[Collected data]
+-------+
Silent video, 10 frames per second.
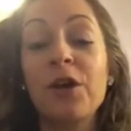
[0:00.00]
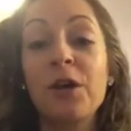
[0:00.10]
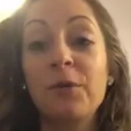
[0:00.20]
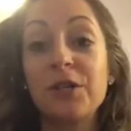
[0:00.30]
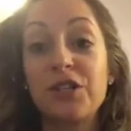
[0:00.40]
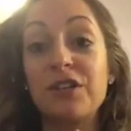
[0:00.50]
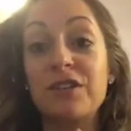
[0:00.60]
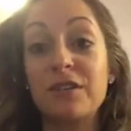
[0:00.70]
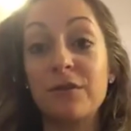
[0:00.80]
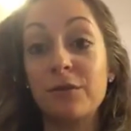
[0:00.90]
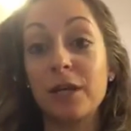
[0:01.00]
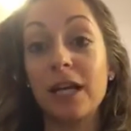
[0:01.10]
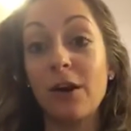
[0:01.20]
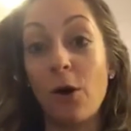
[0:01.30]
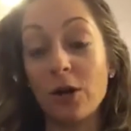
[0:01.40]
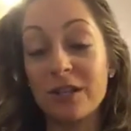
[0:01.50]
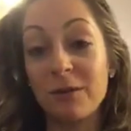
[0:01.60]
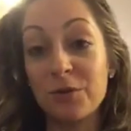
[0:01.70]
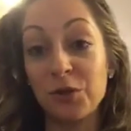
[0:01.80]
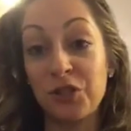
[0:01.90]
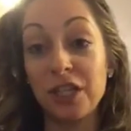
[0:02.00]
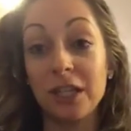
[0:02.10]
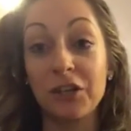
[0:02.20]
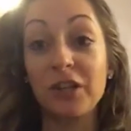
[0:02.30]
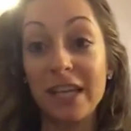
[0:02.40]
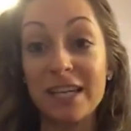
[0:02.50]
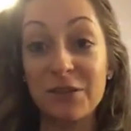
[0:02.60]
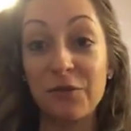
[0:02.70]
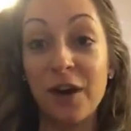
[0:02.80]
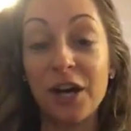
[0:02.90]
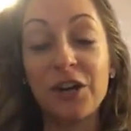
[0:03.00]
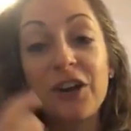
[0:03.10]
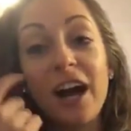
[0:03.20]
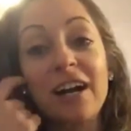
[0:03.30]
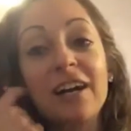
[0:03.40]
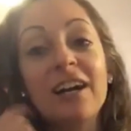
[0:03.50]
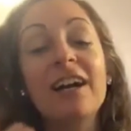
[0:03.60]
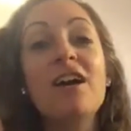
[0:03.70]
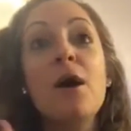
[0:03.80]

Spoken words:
which is freaking awesome. So she literally is a firecracker.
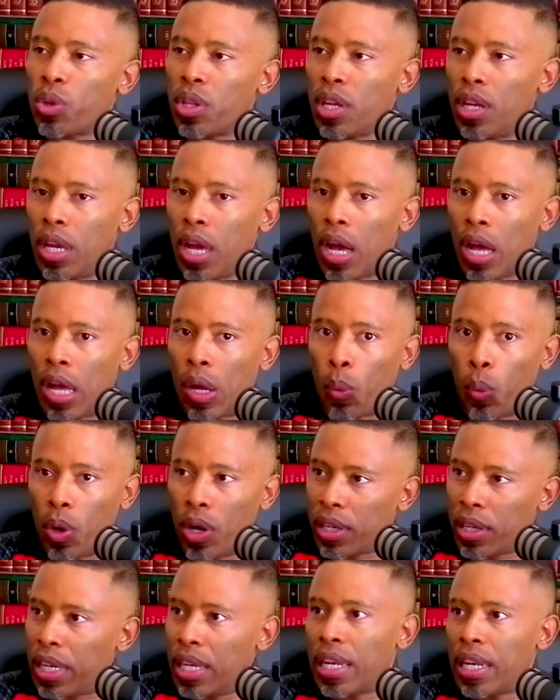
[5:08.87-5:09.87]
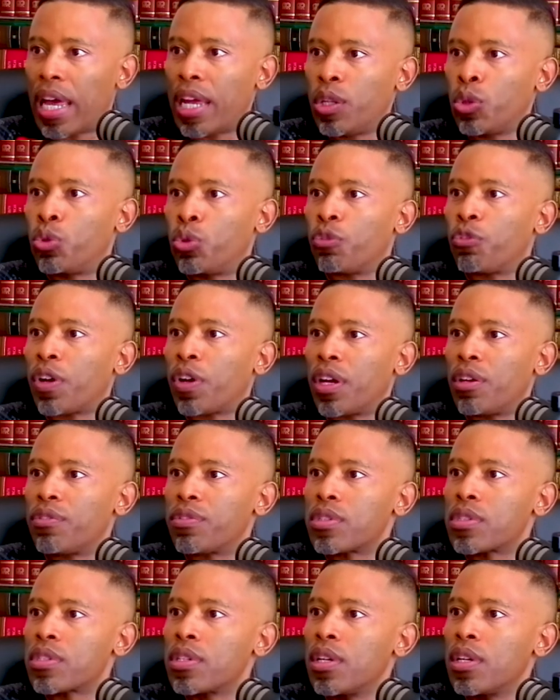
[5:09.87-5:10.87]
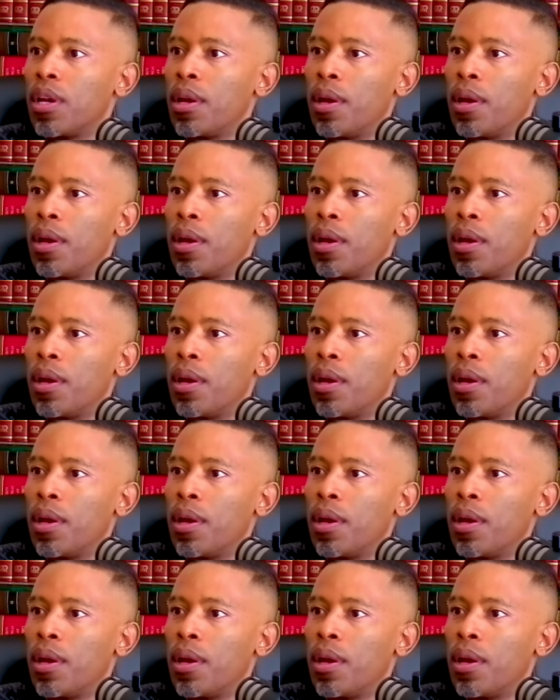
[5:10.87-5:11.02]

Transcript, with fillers: they are working nine to fives.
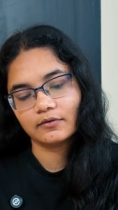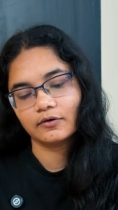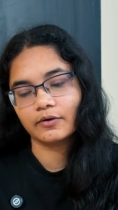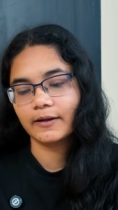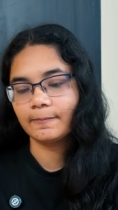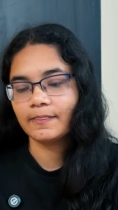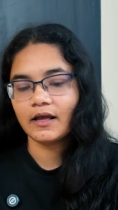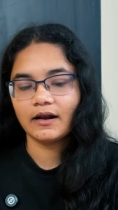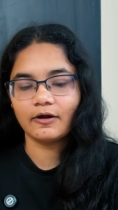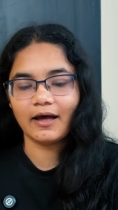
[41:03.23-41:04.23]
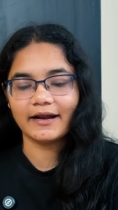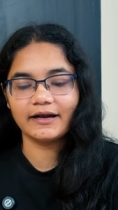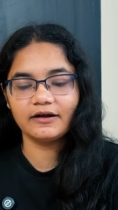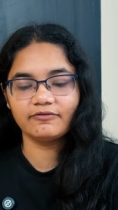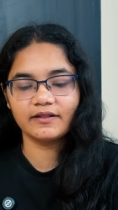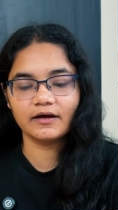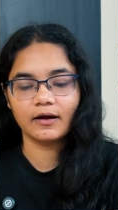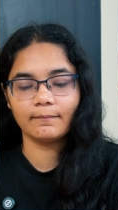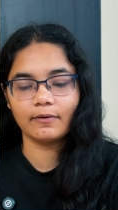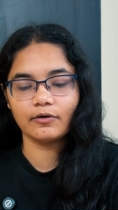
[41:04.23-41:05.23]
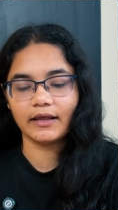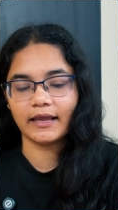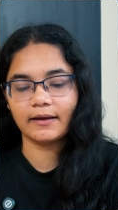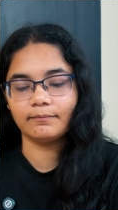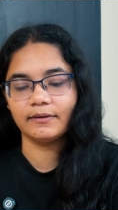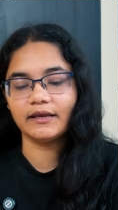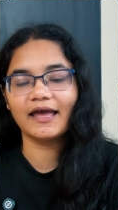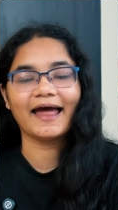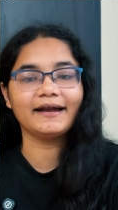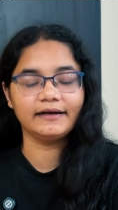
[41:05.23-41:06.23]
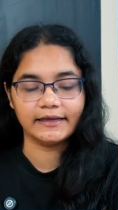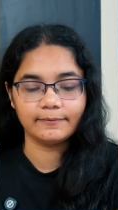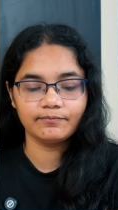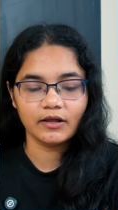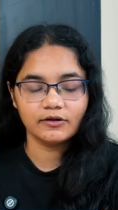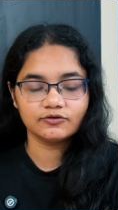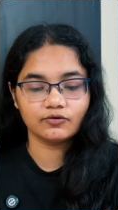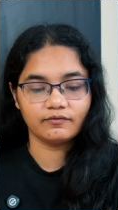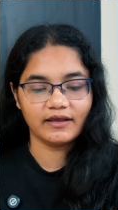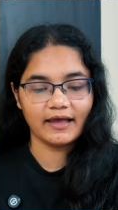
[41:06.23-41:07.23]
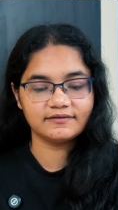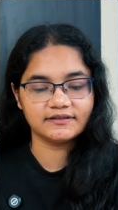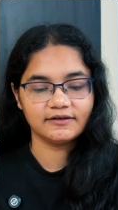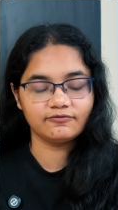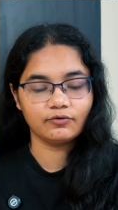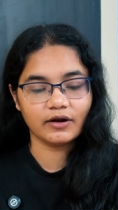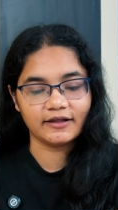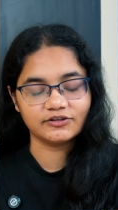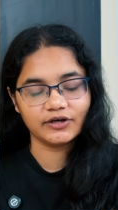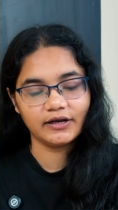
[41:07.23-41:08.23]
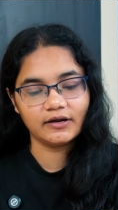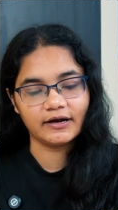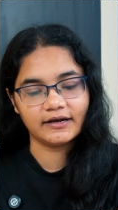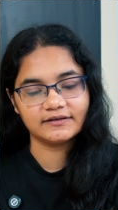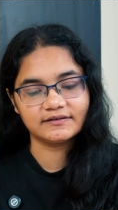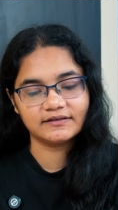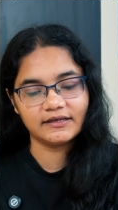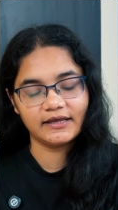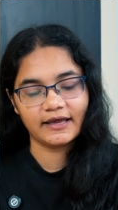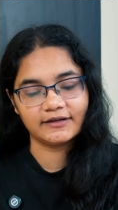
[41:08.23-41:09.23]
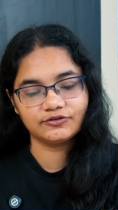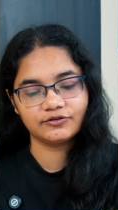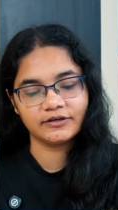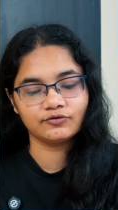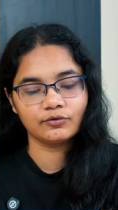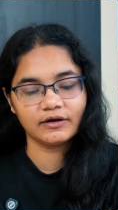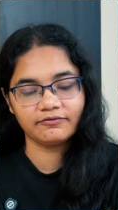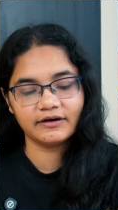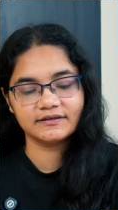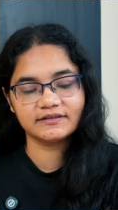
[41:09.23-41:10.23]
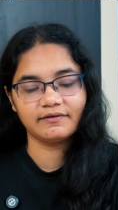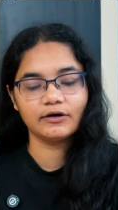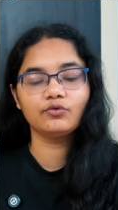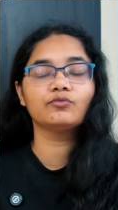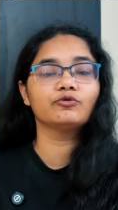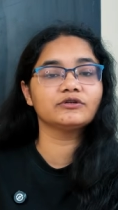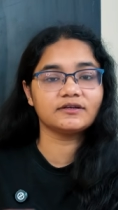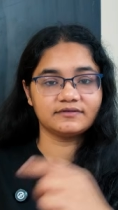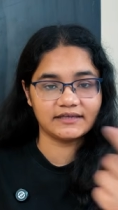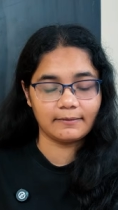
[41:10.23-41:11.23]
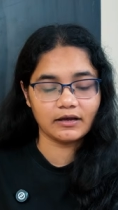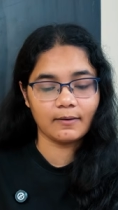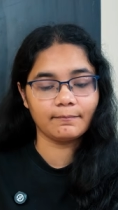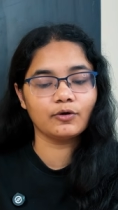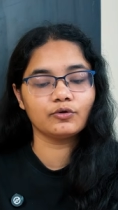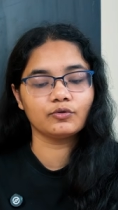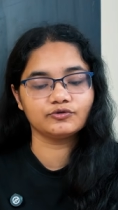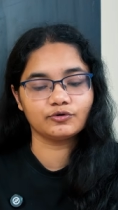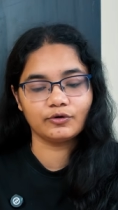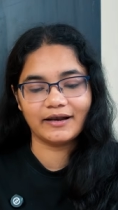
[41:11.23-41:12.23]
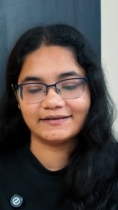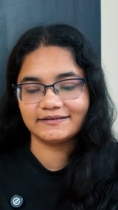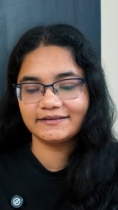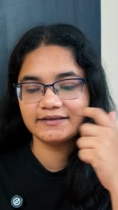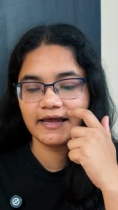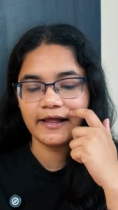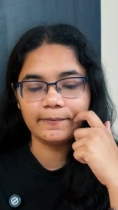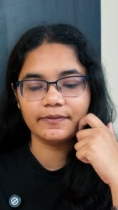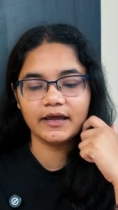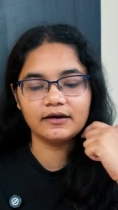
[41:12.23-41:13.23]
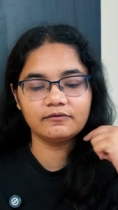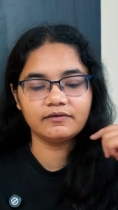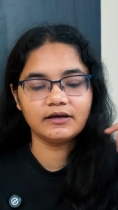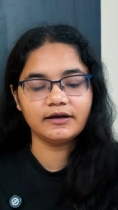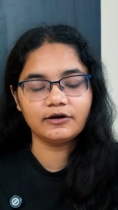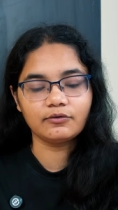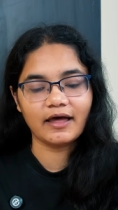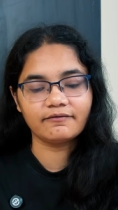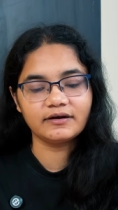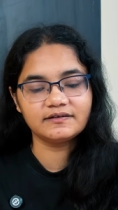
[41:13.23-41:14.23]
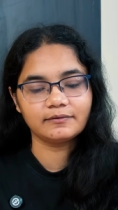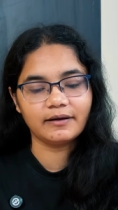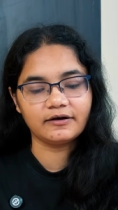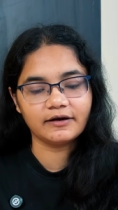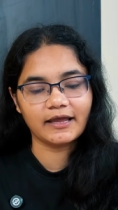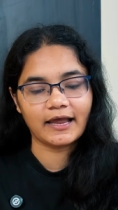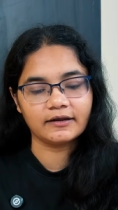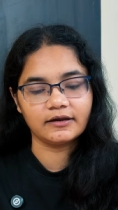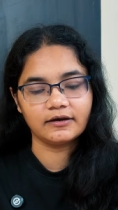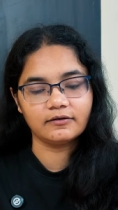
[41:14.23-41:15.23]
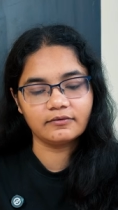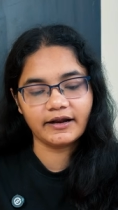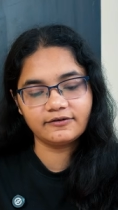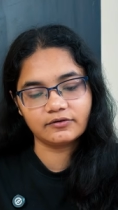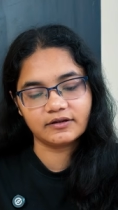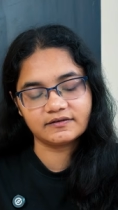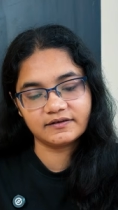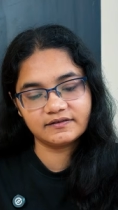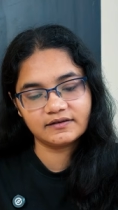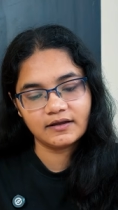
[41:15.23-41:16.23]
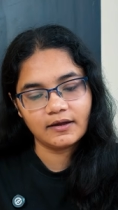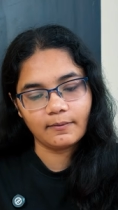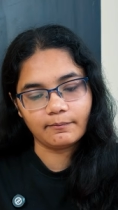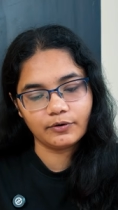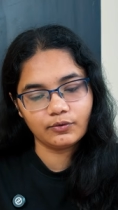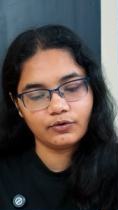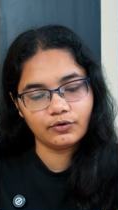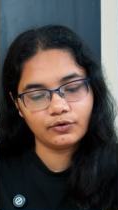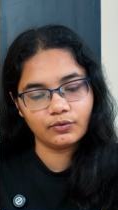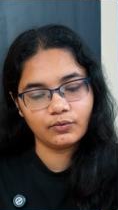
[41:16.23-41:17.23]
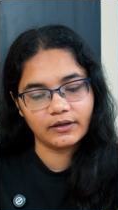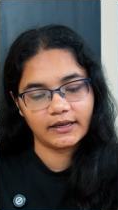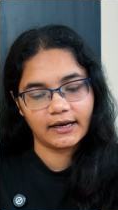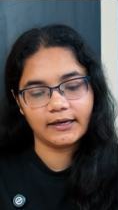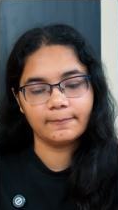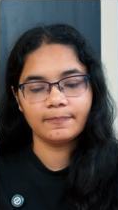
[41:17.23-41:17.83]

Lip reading: Okay, now identify the compound A, B, and D. So we have C4H8, it is CH3. So if it is giving 2 moles of same compound on ozonolysis, then we need to have a symmetric alkene, right? So this is but2ene.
+-------+
Exercise directions — Once the pictures are removed, return the entries exactly as they stand.

Exercise solution —
Silent video, 10 frames per second.
[0:00.00]
[0:00.10]
[0:00.20]
[0:00.30]
[0:00.40]
[0:00.50]
[0:00.60]
[0:00.70]
[0:00.80]
[0:00.90]
[0:01.00]
[0:01.10]
[0:01.20]
[0:01.30]
[0:01.40]
[0:01.50]
[0:01.60]
[0:01.70]
[0:01.80]
[0:01.90]
[0:02.00]
[0:02.10]
[0:02.20]
[0:02.30]
[0:02.40]
[0:02.50]
[0:02.60]
[0:02.70]
[0:02.80]
[0:02.90]
[0:03.00]
[0:03.10]
[0:03.20]
[0:03.30]
[0:03.40]
[0:03.50]
[0:03.60]
[0:03.70]
[0:03.80]

Spoken words:
which is freaking awesome. So she literally is a firecracker.
[5:08.87-5:09.87]
[5:09.87-5:10.87]
[5:10.87-5:11.02]

Transcript, with fillers: they are working nine to fives.
[41:03.23-41:04.23]
[41:04.23-41:05.23]
[41:05.23-41:06.23]
[41:06.23-41:07.23]
[41:07.23-41:08.23]
[41:08.23-41:09.23]
[41:09.23-41:10.23]
[41:10.23-41:11.23]
[41:11.23-41:12.23]
[41:12.23-41:13.23]
[41:13.23-41:14.23]
[41:14.23-41:15.23]
[41:15.23-41:16.23]
[41:16.23-41:17.23]
[41:17.23-41:17.83]

Lip reading: Okay, now identify the compound A, B, and D. So we have C4H8, it is CH3. So if it is giving 2 moles of same compound on ozonolysis, then we need to have a symmetric alkene, right? So this is but2ene.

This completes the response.